Approximate optimal cooperative decentralized control for consensus in a topological network of agents with uncertain nonlinear dynamics
Rushikesh Kamalapurkar, Huyen Dinh, Patrick Walters, Warren Dixon

TL;DR
This paper develops a decentralized adaptive control method combining graph theory and reinforcement learning to achieve near-optimal consensus in multi-agent systems with uncertain nonlinear dynamics, using local communication and online estimation.
Contribution
It introduces a novel actor-critic-identifier architecture with a nonlinear state derivative estimator for real-time control of uncertain multi-agent systems.
Findings
Effective decentralized control with local communication
Online estimation improves control accuracy
Achieves approximate optimal consensus
Abstract
Efforts in this paper seek to combine graph theory with adaptive dynamic programming (ADP) as a reinforcement learning (RL) framework to determine forward-in-time, real-time, approximate optimal controllers for distributed multi-agent systems with uncertain nonlinear dynamics.
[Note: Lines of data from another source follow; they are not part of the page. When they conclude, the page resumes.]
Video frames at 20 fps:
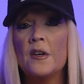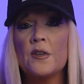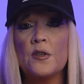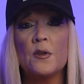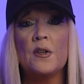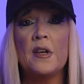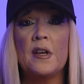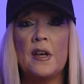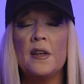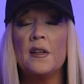
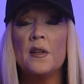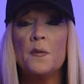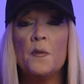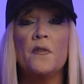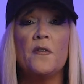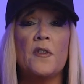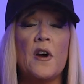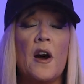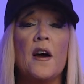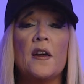so the kingdom
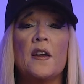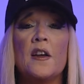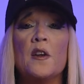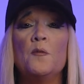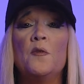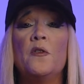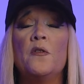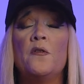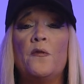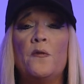of God
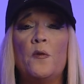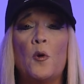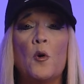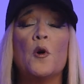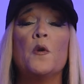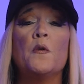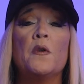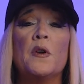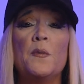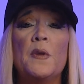can move
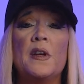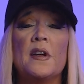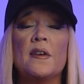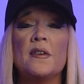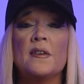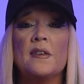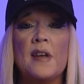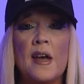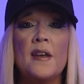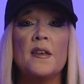forward
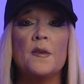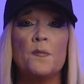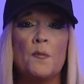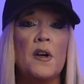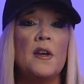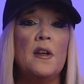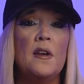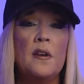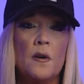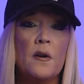because it takes
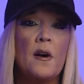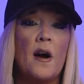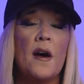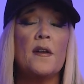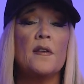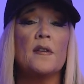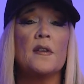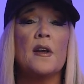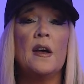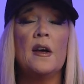money, you
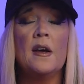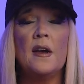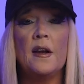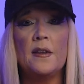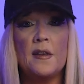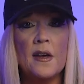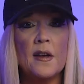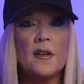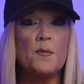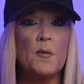guys.
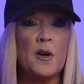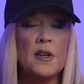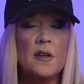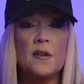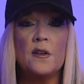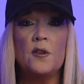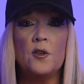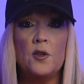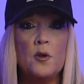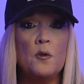It takes
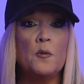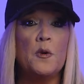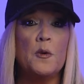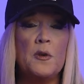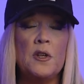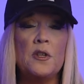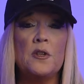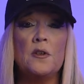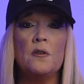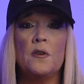money to do what
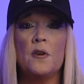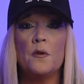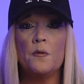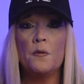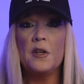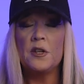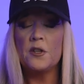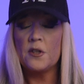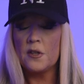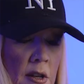we do, to
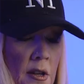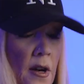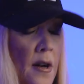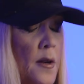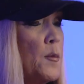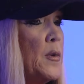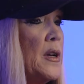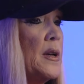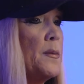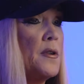reach the
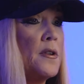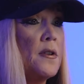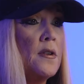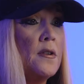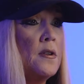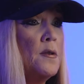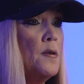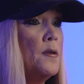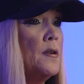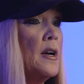young people, to
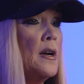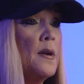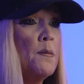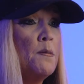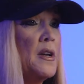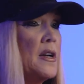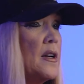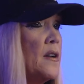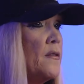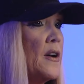do
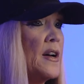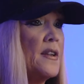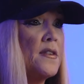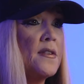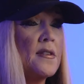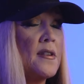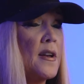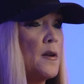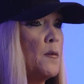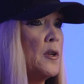big
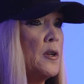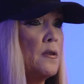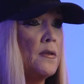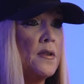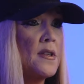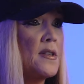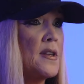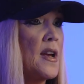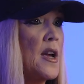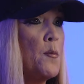events like we do
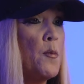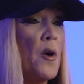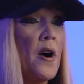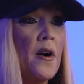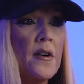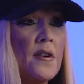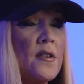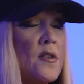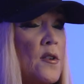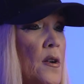in the skate
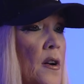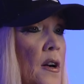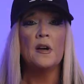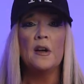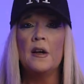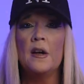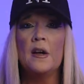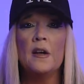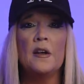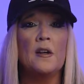parks, or
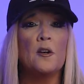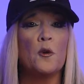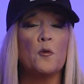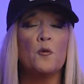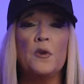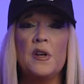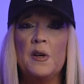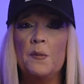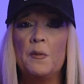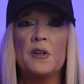you know,
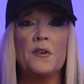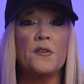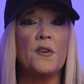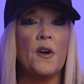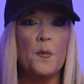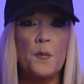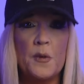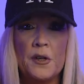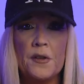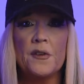rebuild
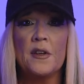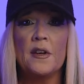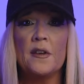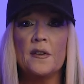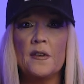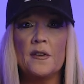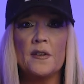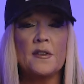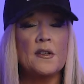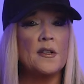our
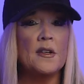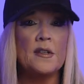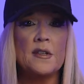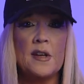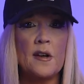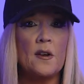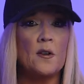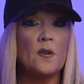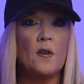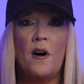building is going to
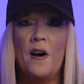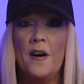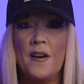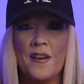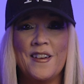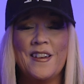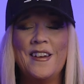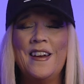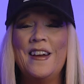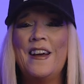take a
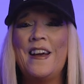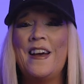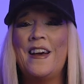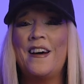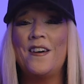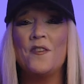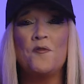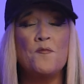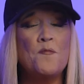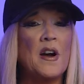lot
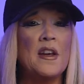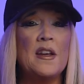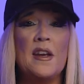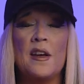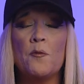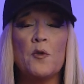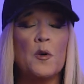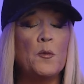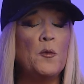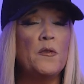of
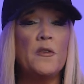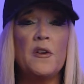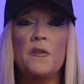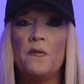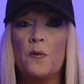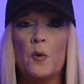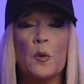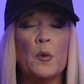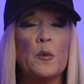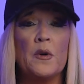money. And we're moving
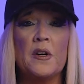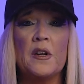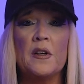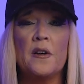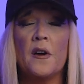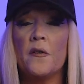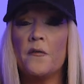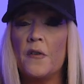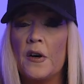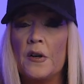forward
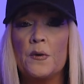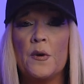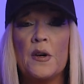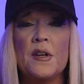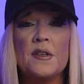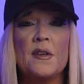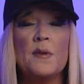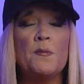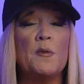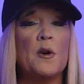in our
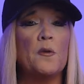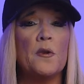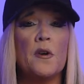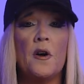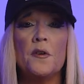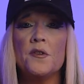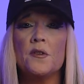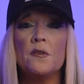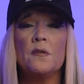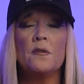fundraising, but we're
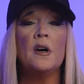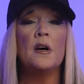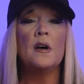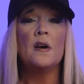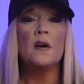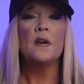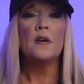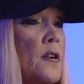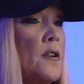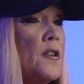also,
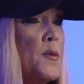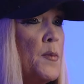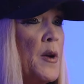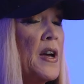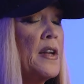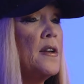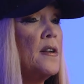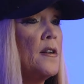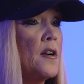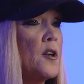you know,
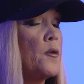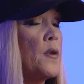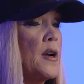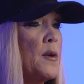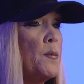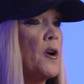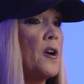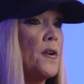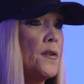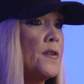depending on
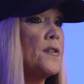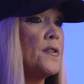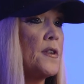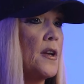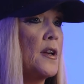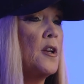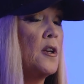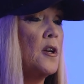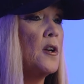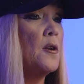great partners
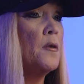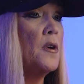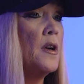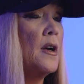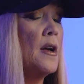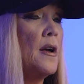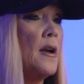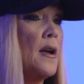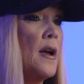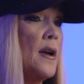like you
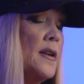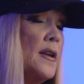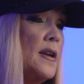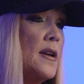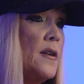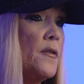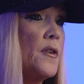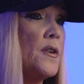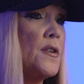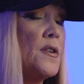and
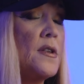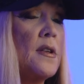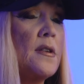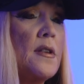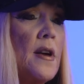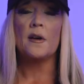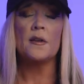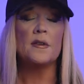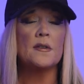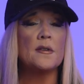givers
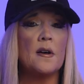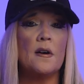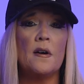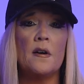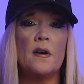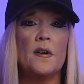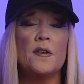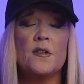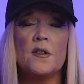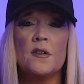that
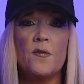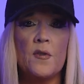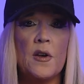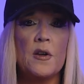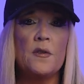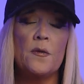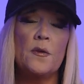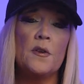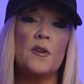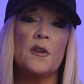uh, are just
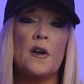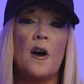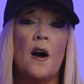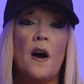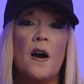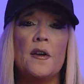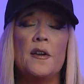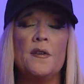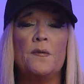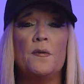faithful to
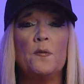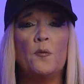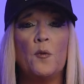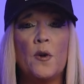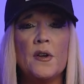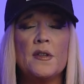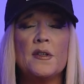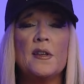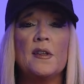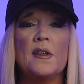God and
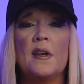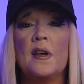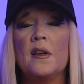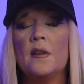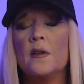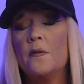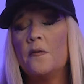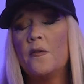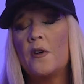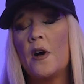want to see the
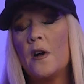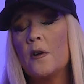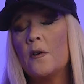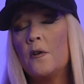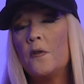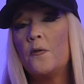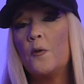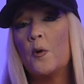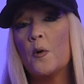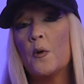kingdom of God
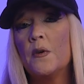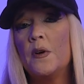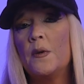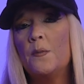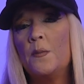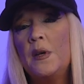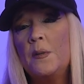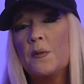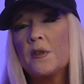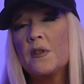go forward
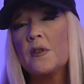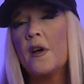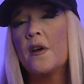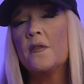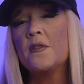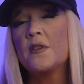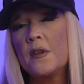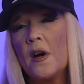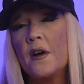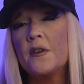and people's
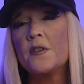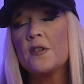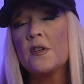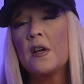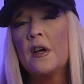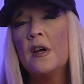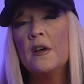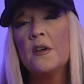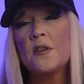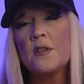lives touched.
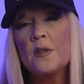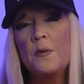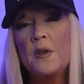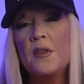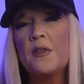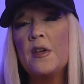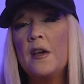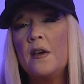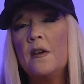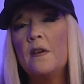So
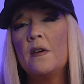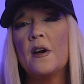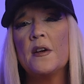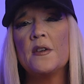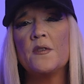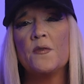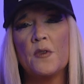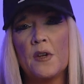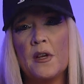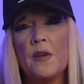we thank you
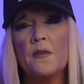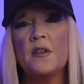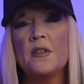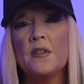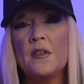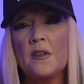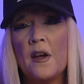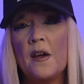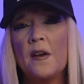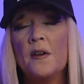guys for
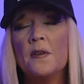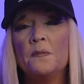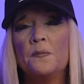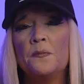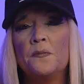giving today.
A decentralized continuous time-varying control strategy is proposed, using only local communication feedback from two-hop neighbors on a communication topology that has a spanning tree. An actor-critic-identifier architecture is proposed that employs a nonlinear state derivative estimator to estimate the unknown dynamics online and uses the estimate thus obtained for value function approximation.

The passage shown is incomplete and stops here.